When I was just a kid, I wanted to be a rock star. Having a strong 401k didn’t matter to me, nor did showing everyone else that I had made something of myself. My reputation and my financial success meant very little to me at that age. As a kid, it’s just in your nature to believe in a better future without comparison or back-stabbing; that usually comes after you’ve been educated.
Meet adulthood. Ah yes, the moment we’re told that “reality” will hit us and that we’ll toss aside the silly notion that we should dream and create. Reputation, financial success, career status, and social life are suddenly the measure of a life well lived. Culture screams, “Forget all that stuff about making a lasting difference; you have to look out for #1!”
When we strive to leave a lasting legacy of hope, we come alive in a journey full of possibilities. If we only live to reach the top of the ladder of success, we will find ourselves empty and hollow at the end of the climb, for no one else is with us to share the view.
Life is art. With each choice, each movement, and each desire, we are creating the future. Life is lived, it’s not observed.
“Don’t think about making art, just get it done. Let everyone else decide if it’s good or bad, whether they love it or hate it. While they are deciding, make even more art.” – Andy Warhol
Andy, Andy, Andy…If only it was as easy as copying and pasting your quote to this post…
The truth is, I want to be adored.
If I’m being completely honest, I want other people to think that I’m important.
What if everyone hates what I create and who I become? The mere idea that I may be a lesser known artist just makes me sick inside…

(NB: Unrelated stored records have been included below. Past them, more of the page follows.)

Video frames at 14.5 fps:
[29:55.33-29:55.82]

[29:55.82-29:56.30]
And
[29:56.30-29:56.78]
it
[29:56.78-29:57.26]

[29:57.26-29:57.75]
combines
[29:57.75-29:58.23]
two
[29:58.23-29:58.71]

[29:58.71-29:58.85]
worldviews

I like to compete, to win, and to be told that I’m the best. Is it just me? What once was creativity becomes the god of my ego. Rather than to create a life that tells a beautiful story in our own voice, we often strive to drown out the voices of everyone else.

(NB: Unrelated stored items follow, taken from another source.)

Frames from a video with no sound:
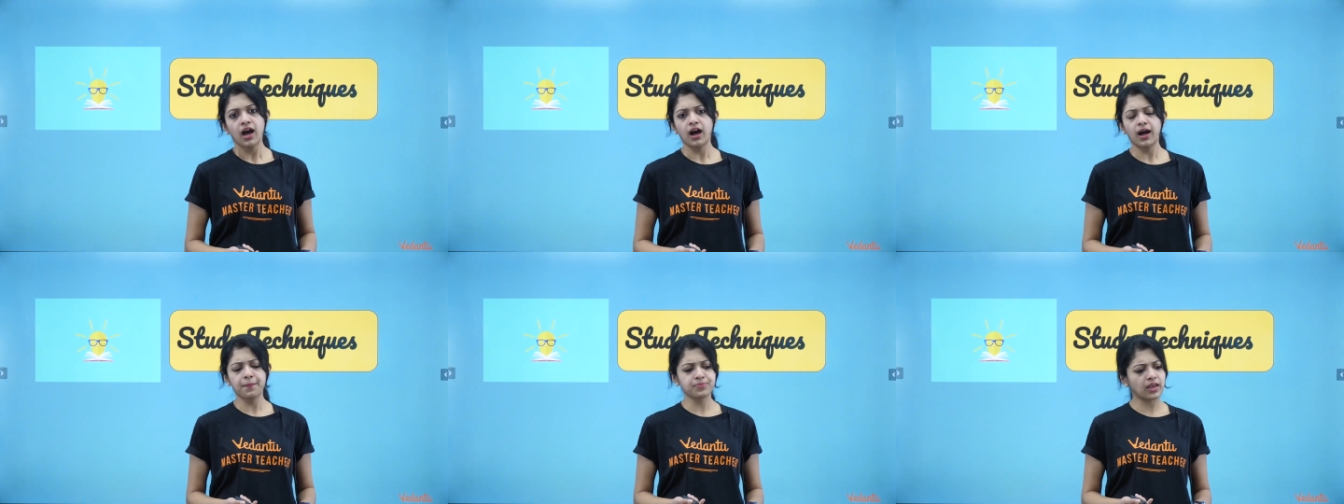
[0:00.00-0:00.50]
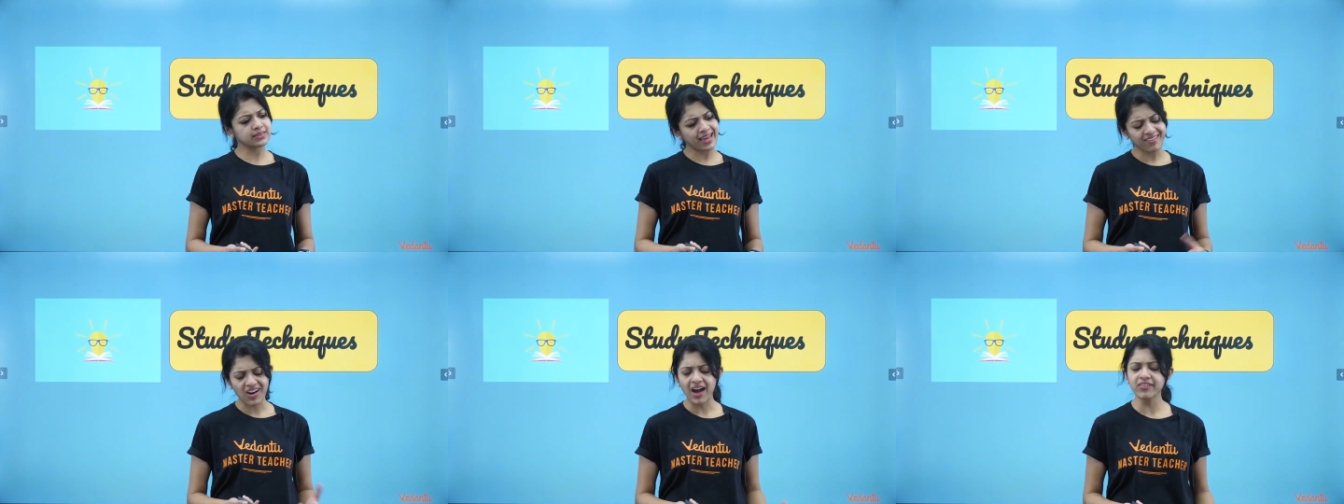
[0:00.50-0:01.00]

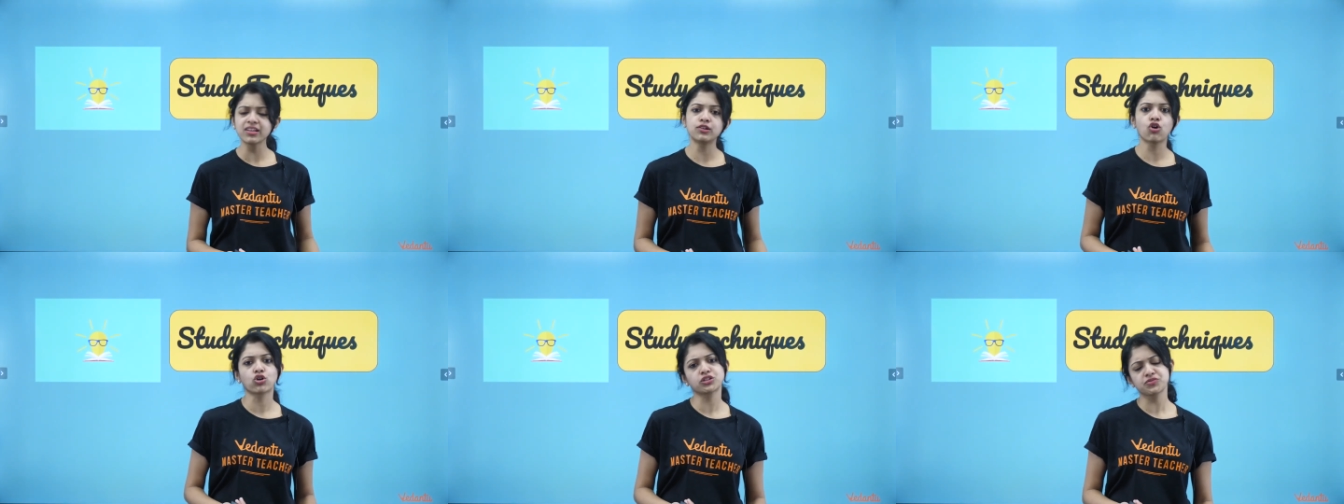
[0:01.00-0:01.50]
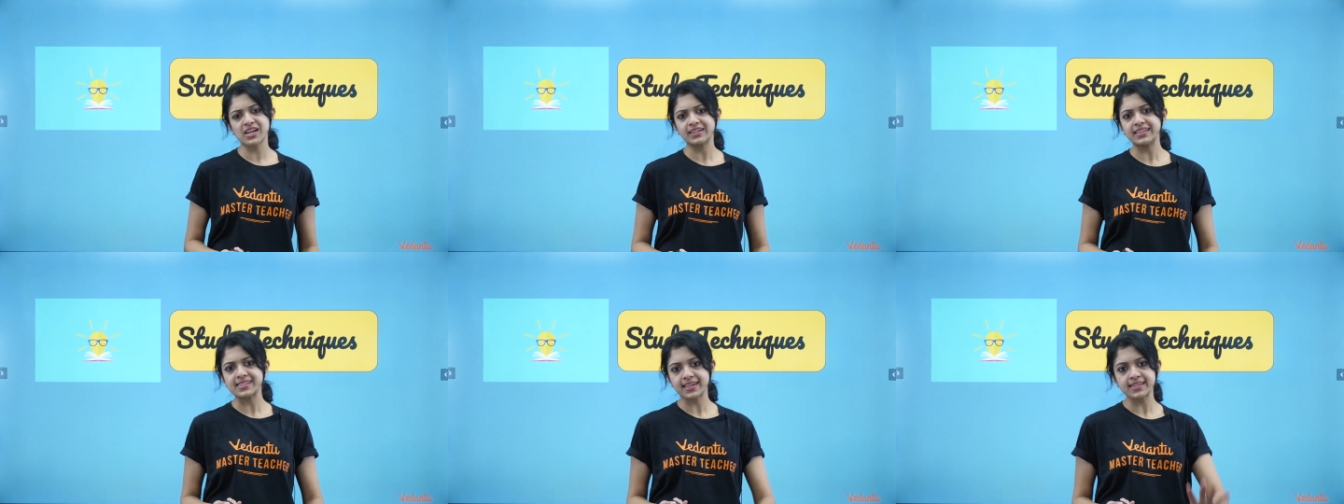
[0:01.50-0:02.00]
There are a lot of
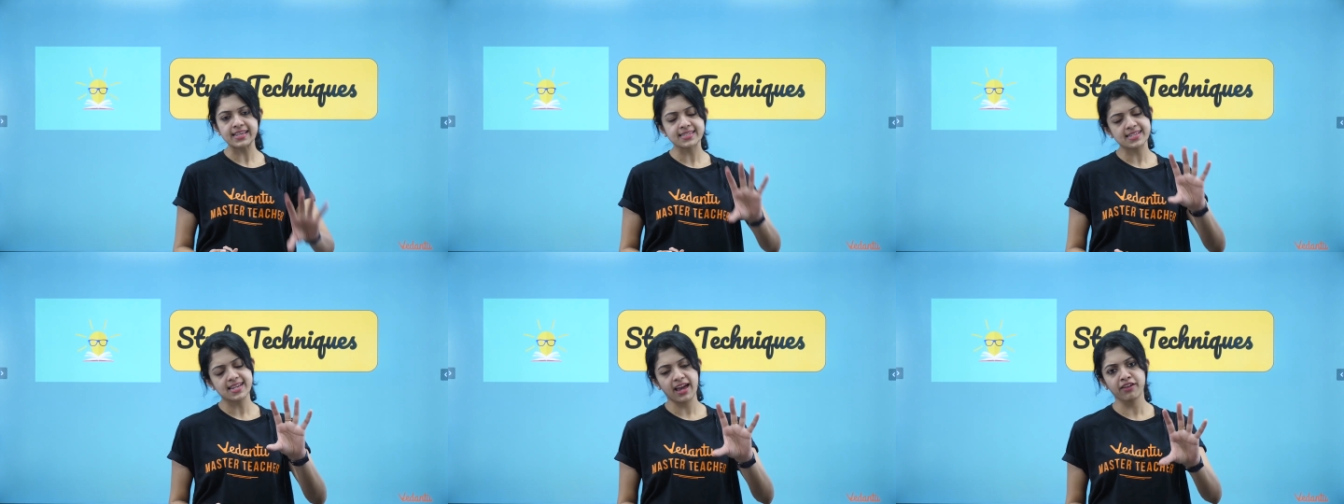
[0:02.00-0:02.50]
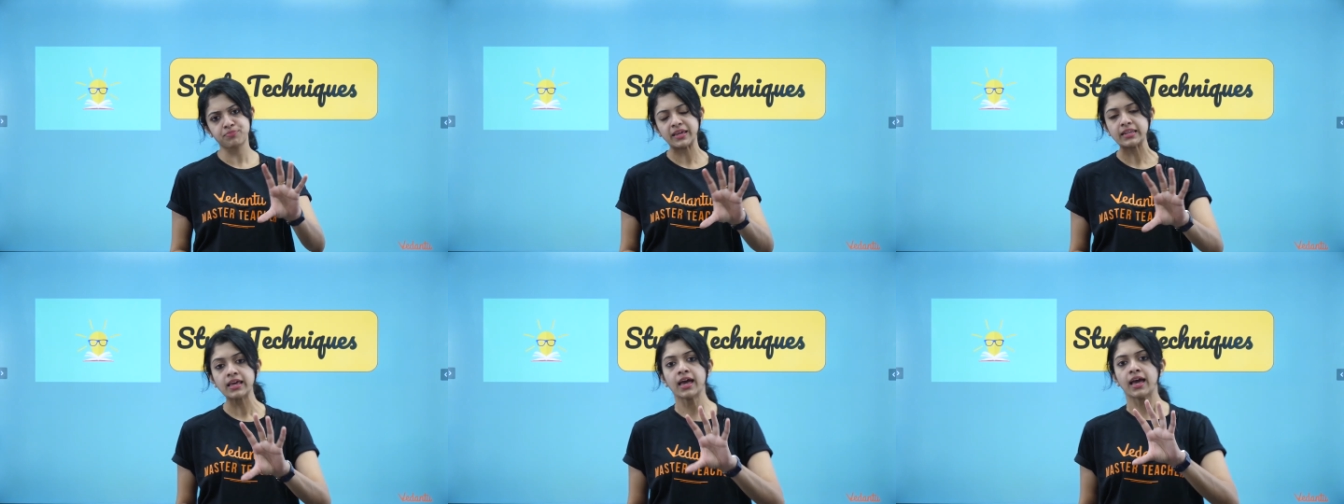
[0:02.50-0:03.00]
study techniques that I have
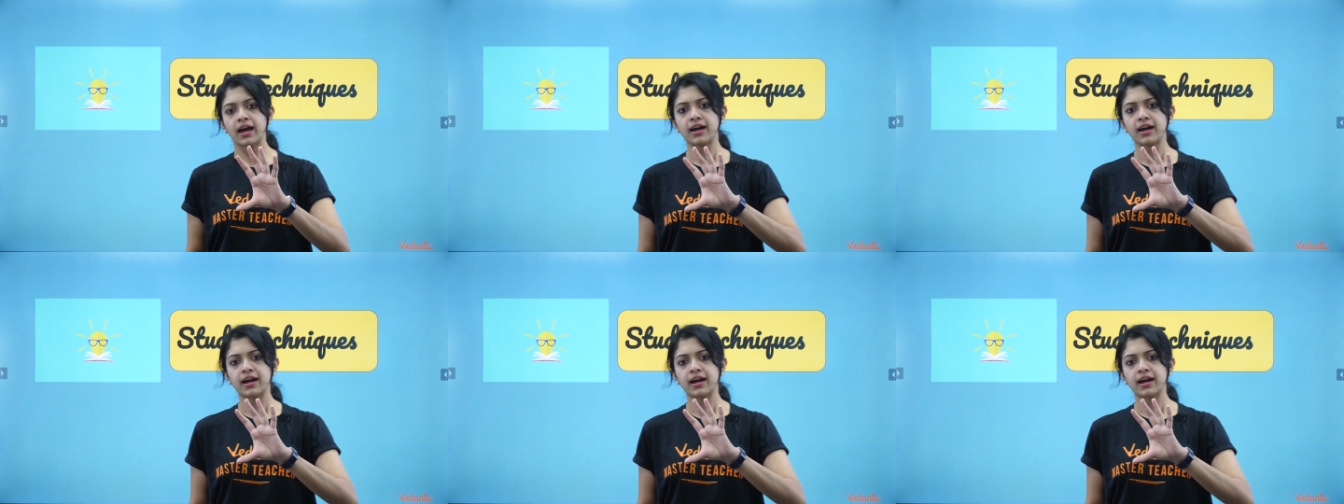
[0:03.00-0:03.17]
been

It’s time that I moved past that mentality. Other people were never designed to be my competition; we are all created in the image of God, not of one another.
Will I ever become a famous writer signing autographs at Barnes & Noble and traveling the world to speak at TED conferences? Highly doubtful.
Should I compare my journey, my success, my writing, my career, and my spiritual stature to those who are having more success? Are they the opposition that I must defeat? No. They are living their story. Living my life to “defeat” someone else is like Darth Vader auditioning for the role of Yoda: it just doesn’t work.
Can I still make a difference? Without a doubt.
Should I compare my life (which is the greatest form of art) with the lives of those around me? That’s pointless and it will leave me feeling empty and hollow.
We were meant to live, to create, and to tell a story with our lives that no one else can tell quite the same. Comparison and competition have no place in the art gallery of life.
Are you trying to reach the top of the ladder of success?
What good have you ever accomplished through comparing your life to the lives of others?
If you lived your life free of comparison, what would that look like? Who would you become?